Lithium is a drug well known for causing nephrogenic diabetes insipidus.1 Consequently, morphine, NSAIDs and carbamazepine are all drugs that have the potential to cause a euvolaemic hyponatraemia.
Which ONE of the following treatments is NOT recommended in the treatment of hypercalcaemia?
Answer: A: The normal total serum calcium concentration is 2.15–2.55 mmol/L, and hypercalcaemia can be defined as a level higher than this. It is a relatively common condition with more than 90% of causes being attributed to hyperparathyroidism or malignancy. Treatment should be initiated in any symptomatic patient or if the [Ca2+ ] is >3.5 mmol/L. There are four primary treatment goals:
Hydration replaces the ECF volume thereby diluting the calcium concentration and increasing calcium clearance. Normal saline is the fluid of choice, and Hartmann’s solution or colloids are best avoided as they contain calcium.
Enhanced renal excretion, though a modest effect, is achieved by the use of loop diuretics such as frusemide once the patient is adequately hydrated. Thiazide diuretics should be avoided as they actually enhance calcium reabsorption in the distal convoluted tubule. While they rarely cause hypercalcaemia in isolation as the result of this enhanced reabsorption, thiazide diuretics can unmask hypercalcaemia due to other causes.

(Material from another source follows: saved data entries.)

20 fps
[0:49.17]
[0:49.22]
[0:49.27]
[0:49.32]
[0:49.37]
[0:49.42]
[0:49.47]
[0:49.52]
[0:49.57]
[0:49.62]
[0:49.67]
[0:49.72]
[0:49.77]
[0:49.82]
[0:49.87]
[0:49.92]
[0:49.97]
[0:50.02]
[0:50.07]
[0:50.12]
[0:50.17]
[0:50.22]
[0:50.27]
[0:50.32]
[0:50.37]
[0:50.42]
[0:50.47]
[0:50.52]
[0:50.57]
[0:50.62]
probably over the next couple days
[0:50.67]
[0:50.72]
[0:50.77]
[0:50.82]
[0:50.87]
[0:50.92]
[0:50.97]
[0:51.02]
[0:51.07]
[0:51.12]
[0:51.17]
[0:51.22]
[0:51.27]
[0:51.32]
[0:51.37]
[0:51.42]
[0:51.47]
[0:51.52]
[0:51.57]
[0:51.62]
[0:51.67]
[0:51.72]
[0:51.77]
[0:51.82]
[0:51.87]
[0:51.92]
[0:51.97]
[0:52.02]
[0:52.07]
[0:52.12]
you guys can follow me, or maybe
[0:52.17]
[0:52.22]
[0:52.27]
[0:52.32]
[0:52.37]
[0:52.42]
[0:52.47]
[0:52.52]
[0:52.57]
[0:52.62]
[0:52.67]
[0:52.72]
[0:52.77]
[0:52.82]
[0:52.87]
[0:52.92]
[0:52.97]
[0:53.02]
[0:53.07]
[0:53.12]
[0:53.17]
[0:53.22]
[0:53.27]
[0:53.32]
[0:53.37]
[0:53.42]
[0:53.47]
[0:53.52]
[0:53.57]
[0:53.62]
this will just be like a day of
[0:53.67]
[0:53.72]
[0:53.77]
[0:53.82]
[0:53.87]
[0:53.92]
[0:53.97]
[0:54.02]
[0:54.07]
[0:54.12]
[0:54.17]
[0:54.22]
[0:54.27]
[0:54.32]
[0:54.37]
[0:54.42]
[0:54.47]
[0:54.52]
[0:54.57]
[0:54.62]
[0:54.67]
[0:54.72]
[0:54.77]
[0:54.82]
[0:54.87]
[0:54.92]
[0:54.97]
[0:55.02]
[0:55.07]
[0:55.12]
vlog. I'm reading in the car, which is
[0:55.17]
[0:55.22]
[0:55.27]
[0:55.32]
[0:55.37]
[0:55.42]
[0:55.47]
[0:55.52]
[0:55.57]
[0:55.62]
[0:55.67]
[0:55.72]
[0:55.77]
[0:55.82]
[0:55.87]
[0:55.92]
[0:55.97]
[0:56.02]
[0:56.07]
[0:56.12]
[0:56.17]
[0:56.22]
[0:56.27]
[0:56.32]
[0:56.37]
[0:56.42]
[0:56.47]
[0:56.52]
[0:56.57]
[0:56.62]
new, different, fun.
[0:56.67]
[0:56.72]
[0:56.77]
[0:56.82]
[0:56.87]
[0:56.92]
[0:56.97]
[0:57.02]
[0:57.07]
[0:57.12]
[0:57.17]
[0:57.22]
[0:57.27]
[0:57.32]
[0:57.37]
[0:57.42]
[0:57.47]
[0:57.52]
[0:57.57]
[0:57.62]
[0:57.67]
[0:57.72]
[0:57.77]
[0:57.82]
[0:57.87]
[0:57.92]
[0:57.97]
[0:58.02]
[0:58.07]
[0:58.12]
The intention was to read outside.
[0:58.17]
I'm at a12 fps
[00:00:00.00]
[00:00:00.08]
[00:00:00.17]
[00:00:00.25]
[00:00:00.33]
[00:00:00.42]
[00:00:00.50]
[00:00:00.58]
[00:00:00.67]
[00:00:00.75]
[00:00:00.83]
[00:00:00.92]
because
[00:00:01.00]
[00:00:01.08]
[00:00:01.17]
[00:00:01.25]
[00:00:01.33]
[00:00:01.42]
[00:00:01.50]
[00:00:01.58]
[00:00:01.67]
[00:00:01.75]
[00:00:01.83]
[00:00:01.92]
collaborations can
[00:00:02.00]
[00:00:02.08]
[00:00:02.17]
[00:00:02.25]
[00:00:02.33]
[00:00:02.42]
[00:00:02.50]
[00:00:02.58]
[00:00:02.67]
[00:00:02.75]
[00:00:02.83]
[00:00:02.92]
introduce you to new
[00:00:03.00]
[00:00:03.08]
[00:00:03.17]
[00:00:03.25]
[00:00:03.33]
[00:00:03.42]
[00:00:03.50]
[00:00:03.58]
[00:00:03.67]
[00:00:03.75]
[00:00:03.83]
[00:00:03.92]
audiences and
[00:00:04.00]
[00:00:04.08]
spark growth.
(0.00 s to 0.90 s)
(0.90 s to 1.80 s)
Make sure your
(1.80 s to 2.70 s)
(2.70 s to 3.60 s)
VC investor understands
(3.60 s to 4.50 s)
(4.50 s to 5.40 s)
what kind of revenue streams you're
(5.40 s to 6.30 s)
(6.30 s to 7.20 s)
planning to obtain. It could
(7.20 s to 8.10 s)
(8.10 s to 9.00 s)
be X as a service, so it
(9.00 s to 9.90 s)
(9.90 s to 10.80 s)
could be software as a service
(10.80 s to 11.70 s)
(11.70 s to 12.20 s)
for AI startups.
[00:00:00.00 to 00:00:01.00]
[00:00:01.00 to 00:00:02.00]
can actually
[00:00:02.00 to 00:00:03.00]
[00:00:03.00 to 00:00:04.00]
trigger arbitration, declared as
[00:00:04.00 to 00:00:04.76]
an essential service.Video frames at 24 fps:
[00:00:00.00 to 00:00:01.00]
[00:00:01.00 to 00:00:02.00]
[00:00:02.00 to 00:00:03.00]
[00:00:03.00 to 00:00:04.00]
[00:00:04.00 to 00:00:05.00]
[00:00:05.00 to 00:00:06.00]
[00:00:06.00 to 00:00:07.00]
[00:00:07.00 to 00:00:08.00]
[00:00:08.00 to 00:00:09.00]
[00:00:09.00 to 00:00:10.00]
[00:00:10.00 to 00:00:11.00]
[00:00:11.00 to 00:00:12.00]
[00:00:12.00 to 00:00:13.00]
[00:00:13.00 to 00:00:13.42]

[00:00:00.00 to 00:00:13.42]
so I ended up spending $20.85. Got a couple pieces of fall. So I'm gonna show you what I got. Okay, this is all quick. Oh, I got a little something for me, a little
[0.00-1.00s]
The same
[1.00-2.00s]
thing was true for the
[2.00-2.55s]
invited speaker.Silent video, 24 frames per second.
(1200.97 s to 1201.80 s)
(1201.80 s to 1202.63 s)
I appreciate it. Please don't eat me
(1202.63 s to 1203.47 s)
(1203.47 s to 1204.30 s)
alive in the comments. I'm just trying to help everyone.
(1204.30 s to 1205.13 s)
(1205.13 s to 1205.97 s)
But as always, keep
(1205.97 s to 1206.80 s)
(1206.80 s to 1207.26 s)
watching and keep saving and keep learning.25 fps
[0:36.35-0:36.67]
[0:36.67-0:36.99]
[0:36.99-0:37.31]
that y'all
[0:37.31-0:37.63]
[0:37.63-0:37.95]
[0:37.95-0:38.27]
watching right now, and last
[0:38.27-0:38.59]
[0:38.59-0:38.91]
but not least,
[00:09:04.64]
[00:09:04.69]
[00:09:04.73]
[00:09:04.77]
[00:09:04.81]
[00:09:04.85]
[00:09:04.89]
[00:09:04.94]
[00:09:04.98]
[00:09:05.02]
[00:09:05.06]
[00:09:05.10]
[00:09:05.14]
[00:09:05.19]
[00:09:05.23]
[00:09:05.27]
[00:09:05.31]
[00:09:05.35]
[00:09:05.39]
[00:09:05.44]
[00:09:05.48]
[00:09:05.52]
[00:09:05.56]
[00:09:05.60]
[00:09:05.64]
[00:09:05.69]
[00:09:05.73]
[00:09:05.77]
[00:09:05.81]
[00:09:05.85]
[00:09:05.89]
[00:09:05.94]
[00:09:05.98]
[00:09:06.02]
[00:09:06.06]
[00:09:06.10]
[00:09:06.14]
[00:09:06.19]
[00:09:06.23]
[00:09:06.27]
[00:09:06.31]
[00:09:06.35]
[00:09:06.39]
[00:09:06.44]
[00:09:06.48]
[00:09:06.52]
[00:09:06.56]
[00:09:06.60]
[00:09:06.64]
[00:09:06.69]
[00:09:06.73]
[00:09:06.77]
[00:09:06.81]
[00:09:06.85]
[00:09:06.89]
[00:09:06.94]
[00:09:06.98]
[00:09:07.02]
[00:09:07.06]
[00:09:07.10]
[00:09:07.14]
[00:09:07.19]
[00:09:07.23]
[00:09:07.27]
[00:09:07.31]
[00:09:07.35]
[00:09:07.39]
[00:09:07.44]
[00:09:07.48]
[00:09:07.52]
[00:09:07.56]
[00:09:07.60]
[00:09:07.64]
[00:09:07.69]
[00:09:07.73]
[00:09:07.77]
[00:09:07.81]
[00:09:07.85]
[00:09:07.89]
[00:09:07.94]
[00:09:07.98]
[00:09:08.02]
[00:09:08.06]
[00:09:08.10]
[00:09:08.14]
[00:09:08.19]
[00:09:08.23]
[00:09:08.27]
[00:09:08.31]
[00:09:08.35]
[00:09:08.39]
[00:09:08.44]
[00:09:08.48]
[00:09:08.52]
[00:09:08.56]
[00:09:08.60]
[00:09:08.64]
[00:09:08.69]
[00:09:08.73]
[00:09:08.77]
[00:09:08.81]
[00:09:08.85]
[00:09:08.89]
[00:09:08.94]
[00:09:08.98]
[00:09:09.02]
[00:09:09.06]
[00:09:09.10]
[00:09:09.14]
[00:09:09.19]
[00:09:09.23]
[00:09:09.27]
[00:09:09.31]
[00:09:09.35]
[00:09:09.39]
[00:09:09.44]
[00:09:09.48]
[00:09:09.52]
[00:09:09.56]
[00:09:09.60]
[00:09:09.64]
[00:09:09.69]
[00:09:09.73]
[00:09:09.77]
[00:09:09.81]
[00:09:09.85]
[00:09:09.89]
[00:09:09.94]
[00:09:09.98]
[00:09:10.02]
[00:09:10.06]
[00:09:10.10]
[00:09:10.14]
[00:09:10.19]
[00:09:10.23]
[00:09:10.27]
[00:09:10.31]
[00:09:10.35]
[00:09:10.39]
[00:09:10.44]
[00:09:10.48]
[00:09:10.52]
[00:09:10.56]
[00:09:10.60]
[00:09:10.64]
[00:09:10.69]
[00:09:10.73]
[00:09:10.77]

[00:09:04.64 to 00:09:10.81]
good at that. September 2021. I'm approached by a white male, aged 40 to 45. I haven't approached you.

In the treatment of hypercalcaemia, corticosteroids assist only in a selected population of patients such as haematological malignancies, vitamin D toxicity and sarcoidosis. Generally, it is an ineffective treatment for hypercalcaemia due to solid tumour cancers (though breast cancer may be an exception).
Bisphosphonates inhibit osteoclast activity and therefore reduce mobilisation of calcium from bone.
A 53-year-old woman is brought to the emergency department (ED) with confusion. Her only past medical history is that of breast cancer. Her serum calcium level has returned as 3.63 mmol/L.
Which ONE of the following would you NOT expect to see during her ED work-up?
Answer: D: Hypercalcaemia should be immediately considered as one of the potential causes of this patient’s confusion. It can cause a wide range of disturbances of the neurological, gastrointestinal, cardiovascular, renal and musculoskeletal systems. Signs and symptoms expected to be seen include all of confusion, polyuria, hyporeflexia and constipation. The rhyme: stones (urinary calculi, polyuria, polydipsia), bones (bony pain), groans (abdominal pain from constipation, peptic ulcer disease, pancreatitis) and psychic moans (confusion, irritability, hallucinations) can be used to easily remember the key clinical features of hypercalcaemia.
The ECG abnormalities of hypercalcaemia include depressed ST segments, widened T waves, and shortened ST segments and QTc segments. It can progress to bradyarrhythmias, bundle branch blocks and eventually complete heart block. It is hypocalcaemia that causes a prolonged QTc.